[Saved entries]
=== Section Start ===

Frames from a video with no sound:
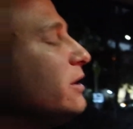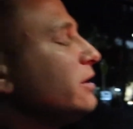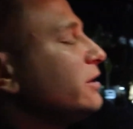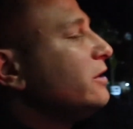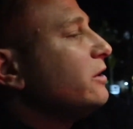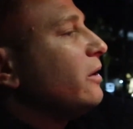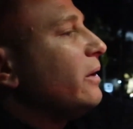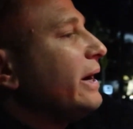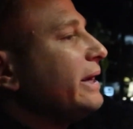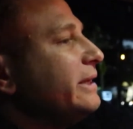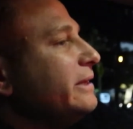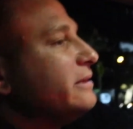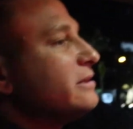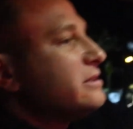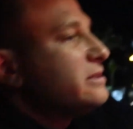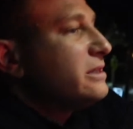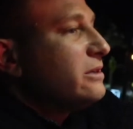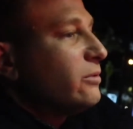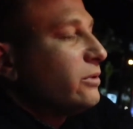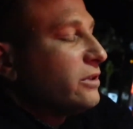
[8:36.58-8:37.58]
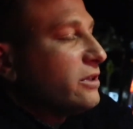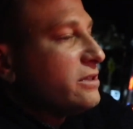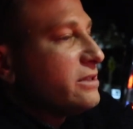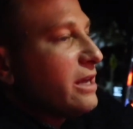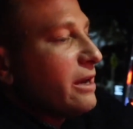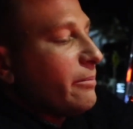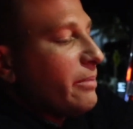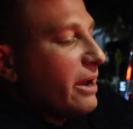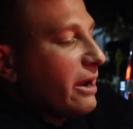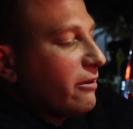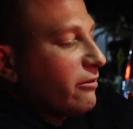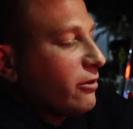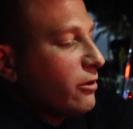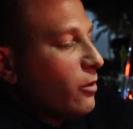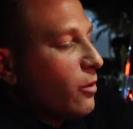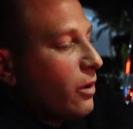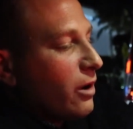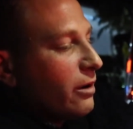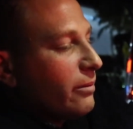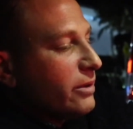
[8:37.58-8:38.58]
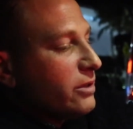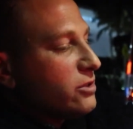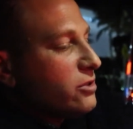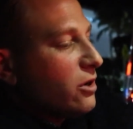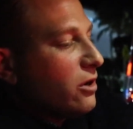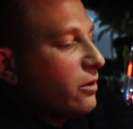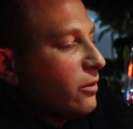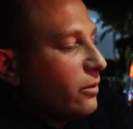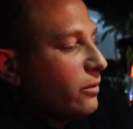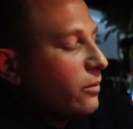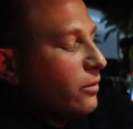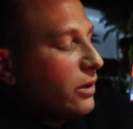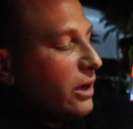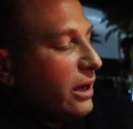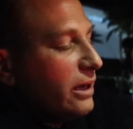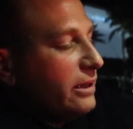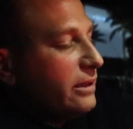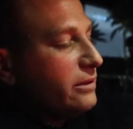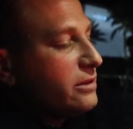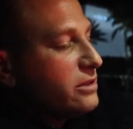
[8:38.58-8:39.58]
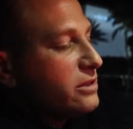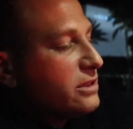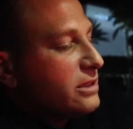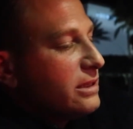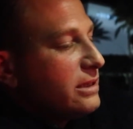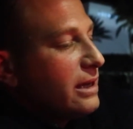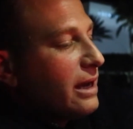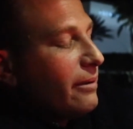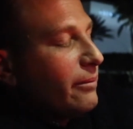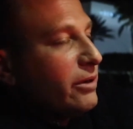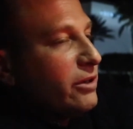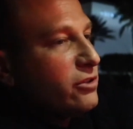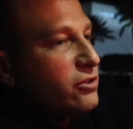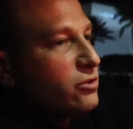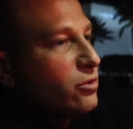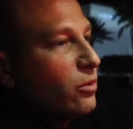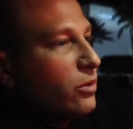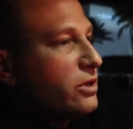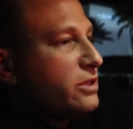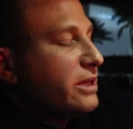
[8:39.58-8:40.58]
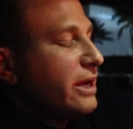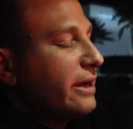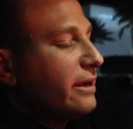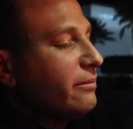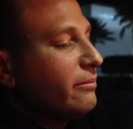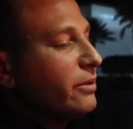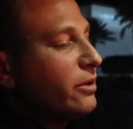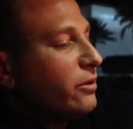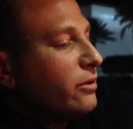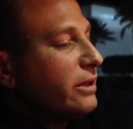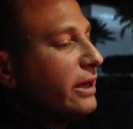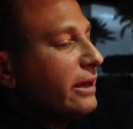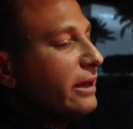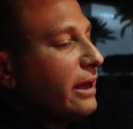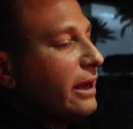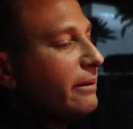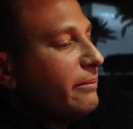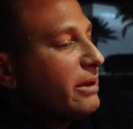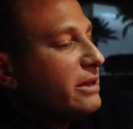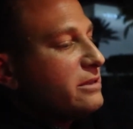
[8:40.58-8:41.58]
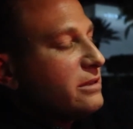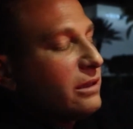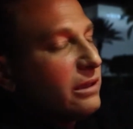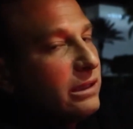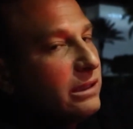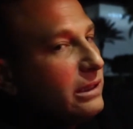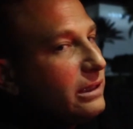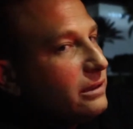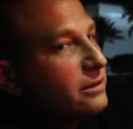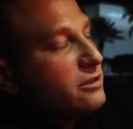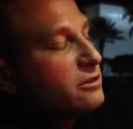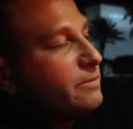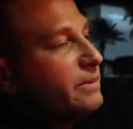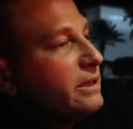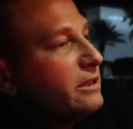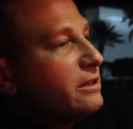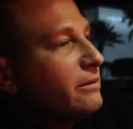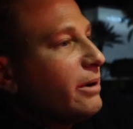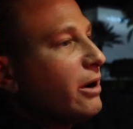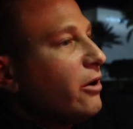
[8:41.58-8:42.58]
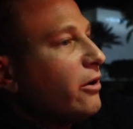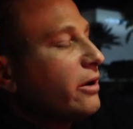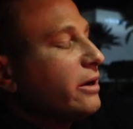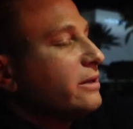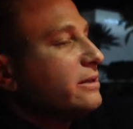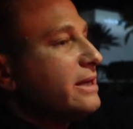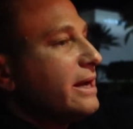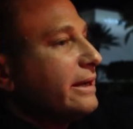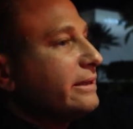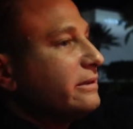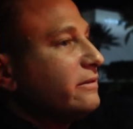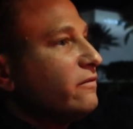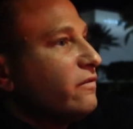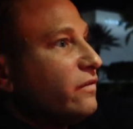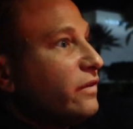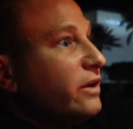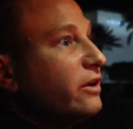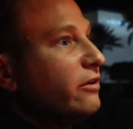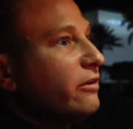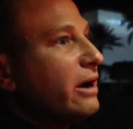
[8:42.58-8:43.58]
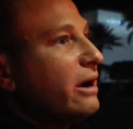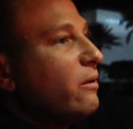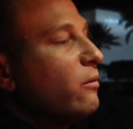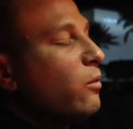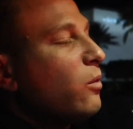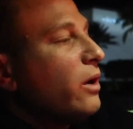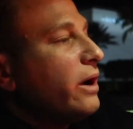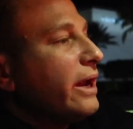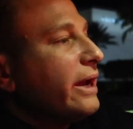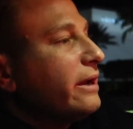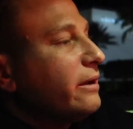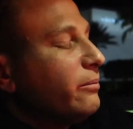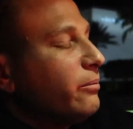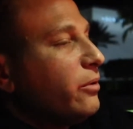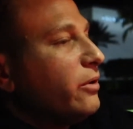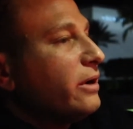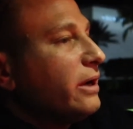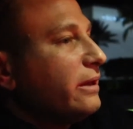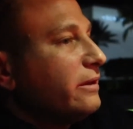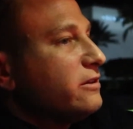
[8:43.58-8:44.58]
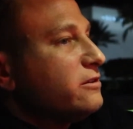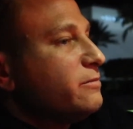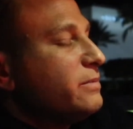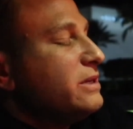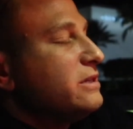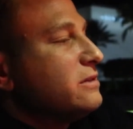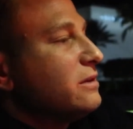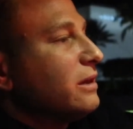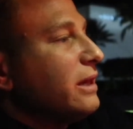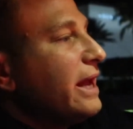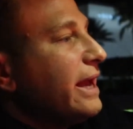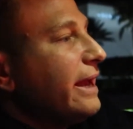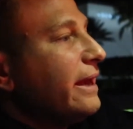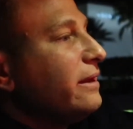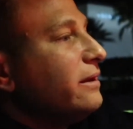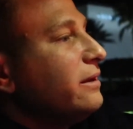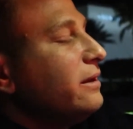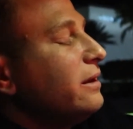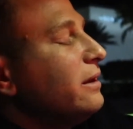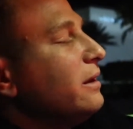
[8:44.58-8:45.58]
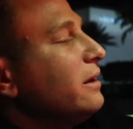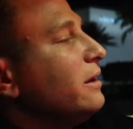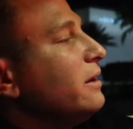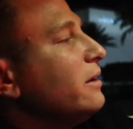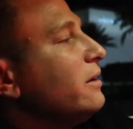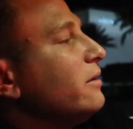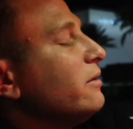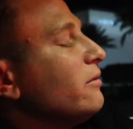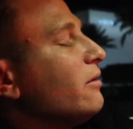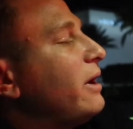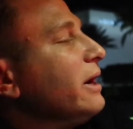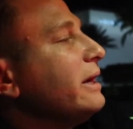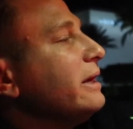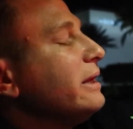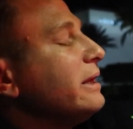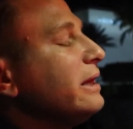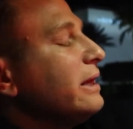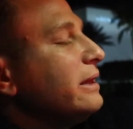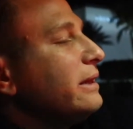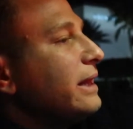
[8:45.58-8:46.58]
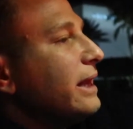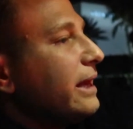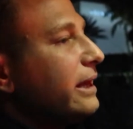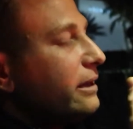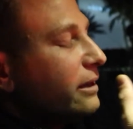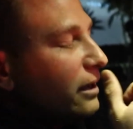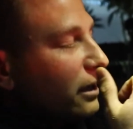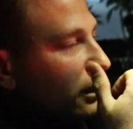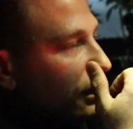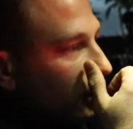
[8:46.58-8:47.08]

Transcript: you know, I need to see what the setback requirements are. I need to see how many stories I can build. I basically need to speak to my architect and figure out what I can put on this piece of land, right? And then,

=== Section End ===

## DIRECTIONS
Your response must restate every record above exactly, with each picture omitted.

## SOLUTION
Frames from a video with no sound:
[8:36.58-8:37.58]
[8:37.58-8:38.58]
[8:38.58-8:39.58]
[8:39.58-8:40.58]
[8:40.58-8:41.58]
[8:41.58-8:42.58]
[8:42.58-8:43.58]
[8:43.58-8:44.58]
[8:44.58-8:45.58]
[8:45.58-8:46.58]
[8:46.58-8:47.08]

Transcript: you know, I need to see what the setback requirements are. I need to see how many stories I can build. I basically need to speak to my architect and figure out what I can put on this piece of land, right? And then,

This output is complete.